Fato é que, quem quer que tenha decidido transferir para a grande tela as aventuras do encanador do Brooklyn, pesou as consequências com tanto critério quanto uma criança de 12 anos de idade [sim, era a minha idade quando vi o filme]. Como se transfere um mundo tão fantasioso, complexo e ao mesmo tempo tão simples, para um mundo de carne e osso onde é necessária uma história concreta, com início, meio e fim?
A resposta encontrada foi, na minha humilde opinião, adequada, mas pouco própria ao público que se destinou – um universo paralelo com características cyberpunk, cujos humanóides locais evoluíram de dinossauros e não primatas. Só faltou lembrar que cyberpunk e filme para crianças são uma incoerência: sério, quem ai não se assustou com a metamorfose dos goombas, ou com o [nojinho]Rei Toadstool[/nojinho]? E antes disso, temos a cena da princesa Daisy nascendo de um ovo. E por falar em nojinho, e a cena do churrasquinho de lagartixa, hum?
Vários elementos dos jogos foram citados, mas acabaram tão distorcidos pela necessidade de se adequarem ao mundo real que reconhecê-los se torna quase um exercício psicotécnico pra mim, e é exatamente nisso que o filme peca: não se resume apenas em transformar um filme que deveria ser infantil em um quase show de horrores, mas também em tentar converter um jogo de plataforma carismático, mas sem muita história ou embasamento em algo real, na crença de que a popularidade dos irmãos Mario bastaria para que a franquia fizesse sucesso nos cinemas.
Hoje, sabemos que não bastou: Super Mario Bros. foi um fracasso de bilheteria, tendo arrecadado menos de 50% do seu custo de produção, e os atores que o protagonizaram se arrependem de terem se envolvido até os dias de hoje.
Quando o filme acabou, meu irmão e eu nos entreolhamos, incertos sobre quais opiniões esboçar.

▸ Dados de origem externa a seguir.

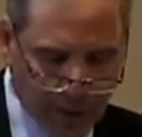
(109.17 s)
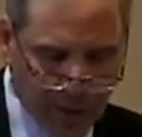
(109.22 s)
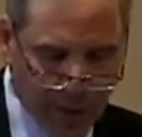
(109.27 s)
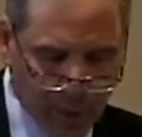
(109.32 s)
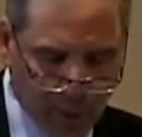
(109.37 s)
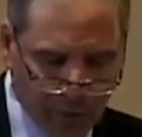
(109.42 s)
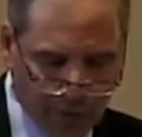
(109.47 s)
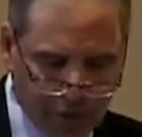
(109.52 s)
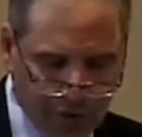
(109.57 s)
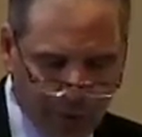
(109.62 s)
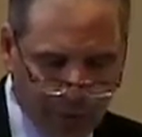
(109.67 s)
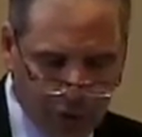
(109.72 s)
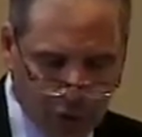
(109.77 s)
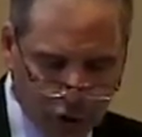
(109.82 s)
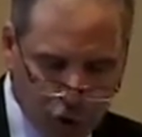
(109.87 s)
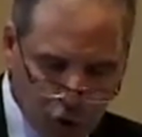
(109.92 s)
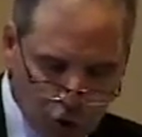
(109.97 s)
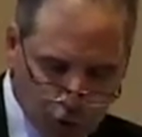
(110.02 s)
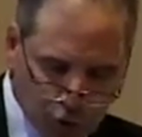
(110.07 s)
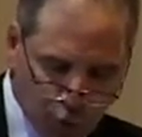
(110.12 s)
but with some
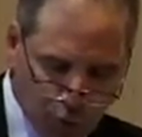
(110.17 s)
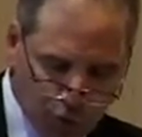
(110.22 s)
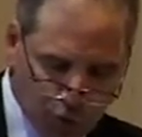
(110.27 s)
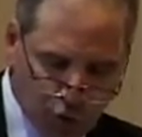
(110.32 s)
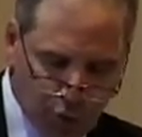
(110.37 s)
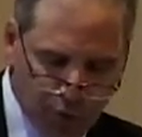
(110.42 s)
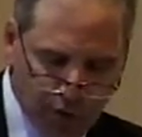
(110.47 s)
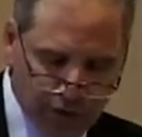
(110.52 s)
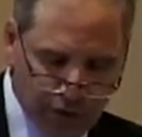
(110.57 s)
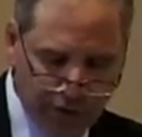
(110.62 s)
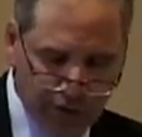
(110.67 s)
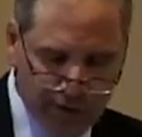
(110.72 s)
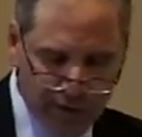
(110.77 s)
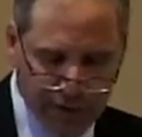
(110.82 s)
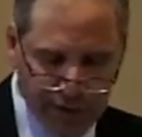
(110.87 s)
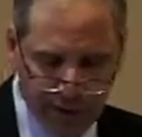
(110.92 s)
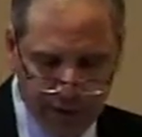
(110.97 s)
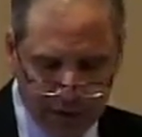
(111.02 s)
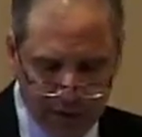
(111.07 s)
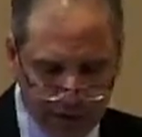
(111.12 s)
unusual twists
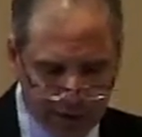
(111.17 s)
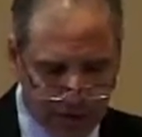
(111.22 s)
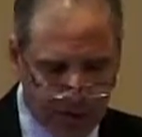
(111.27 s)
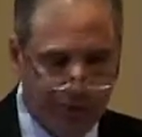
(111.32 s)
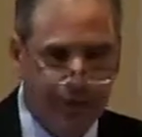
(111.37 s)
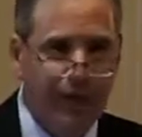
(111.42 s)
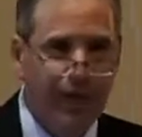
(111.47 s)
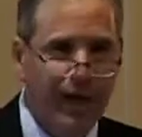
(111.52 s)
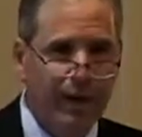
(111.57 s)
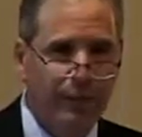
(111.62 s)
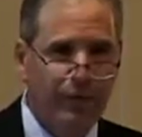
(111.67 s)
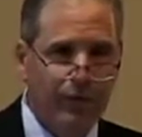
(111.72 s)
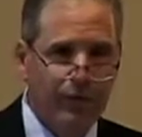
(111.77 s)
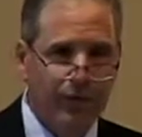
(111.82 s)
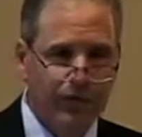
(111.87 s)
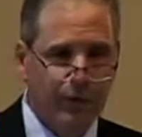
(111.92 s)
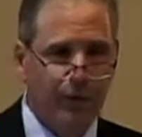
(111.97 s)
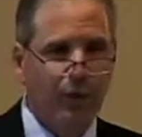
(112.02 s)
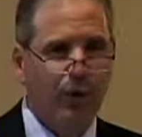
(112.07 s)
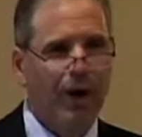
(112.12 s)
that lead to
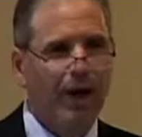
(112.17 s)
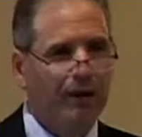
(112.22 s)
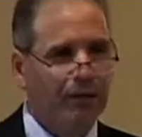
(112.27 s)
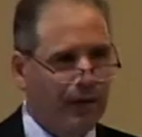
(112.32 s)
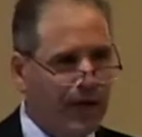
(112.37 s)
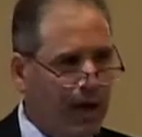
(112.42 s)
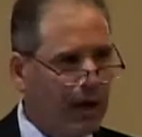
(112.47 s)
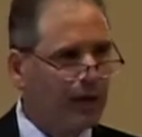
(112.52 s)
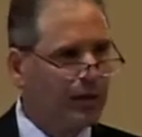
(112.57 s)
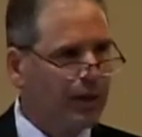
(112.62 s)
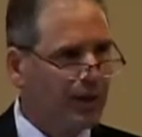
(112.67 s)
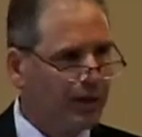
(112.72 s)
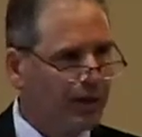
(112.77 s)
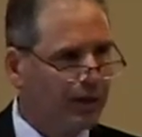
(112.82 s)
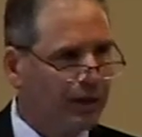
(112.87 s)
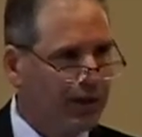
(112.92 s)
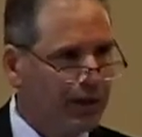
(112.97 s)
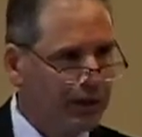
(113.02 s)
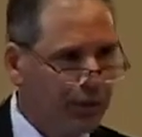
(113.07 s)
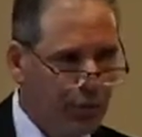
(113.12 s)
sometimes surprising
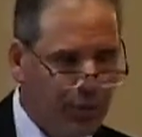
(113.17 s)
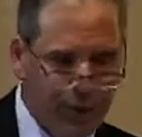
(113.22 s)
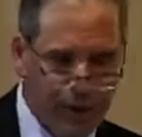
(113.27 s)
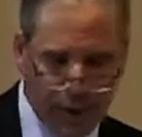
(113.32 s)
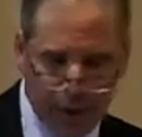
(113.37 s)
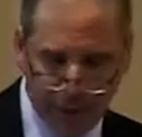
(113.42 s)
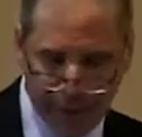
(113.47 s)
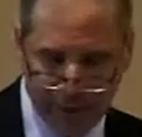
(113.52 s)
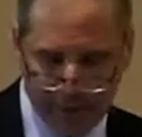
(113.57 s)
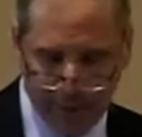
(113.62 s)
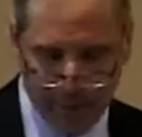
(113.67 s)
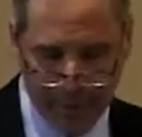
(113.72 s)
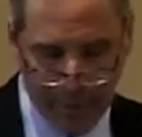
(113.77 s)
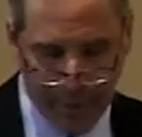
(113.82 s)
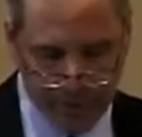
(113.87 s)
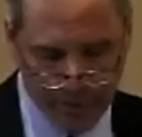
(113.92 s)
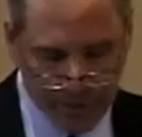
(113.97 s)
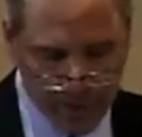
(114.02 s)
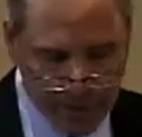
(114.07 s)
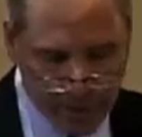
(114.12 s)
outcomes that you'll be hearing
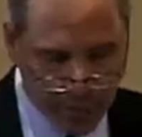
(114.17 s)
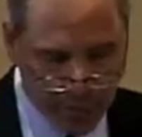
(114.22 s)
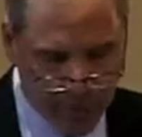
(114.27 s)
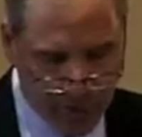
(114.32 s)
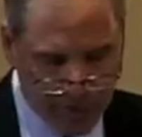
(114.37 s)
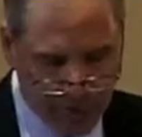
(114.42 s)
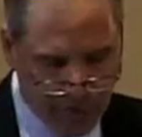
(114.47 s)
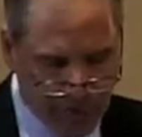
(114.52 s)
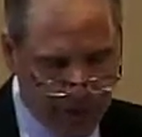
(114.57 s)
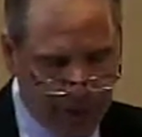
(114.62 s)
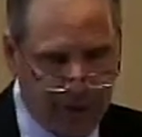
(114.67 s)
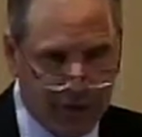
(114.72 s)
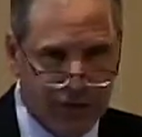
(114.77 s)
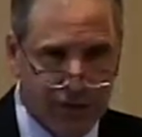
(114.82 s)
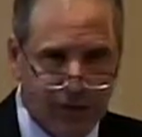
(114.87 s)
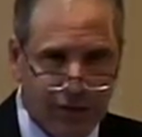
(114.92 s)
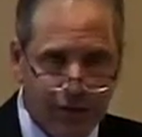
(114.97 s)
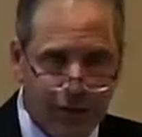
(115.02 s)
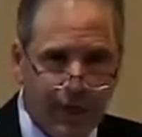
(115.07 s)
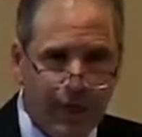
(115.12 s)
about during the
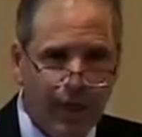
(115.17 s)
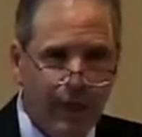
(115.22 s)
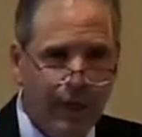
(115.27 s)
presentations.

Quando o alvorecer de um novo dia chegou, devolvemos o filme na locadora, e o trocamos por um antigo desenho animado dos encanadores, onde seu mundo funcionou muito melhor. Restava a esperança de que, se outras adaptações de jogos de video-game fossem realizadas, que elas se saíssem melhor do que Super Mario Bros.



1 comentário
Daniel disse:
out 28, 2011
Realmente o filme tem N falhas a começar pela sua concepção. Mas logo que saiu na Seção da Tarde não me apeguei a esses detalhes, e agora é um dos meus filmes de infância preferido junto com “Goonies” e “Curtindo a Vida Adoidado”, e o mérito vai para dois personagens: Mario do Bob Hopkins e Koopa de Denis Hoper. Talvez isso vai da personalidade de cada um, mas adorava a parte em que o Mario entrava na encanação congelada junto com as garotas fugindo dos goombas e adorei as botas de super salto.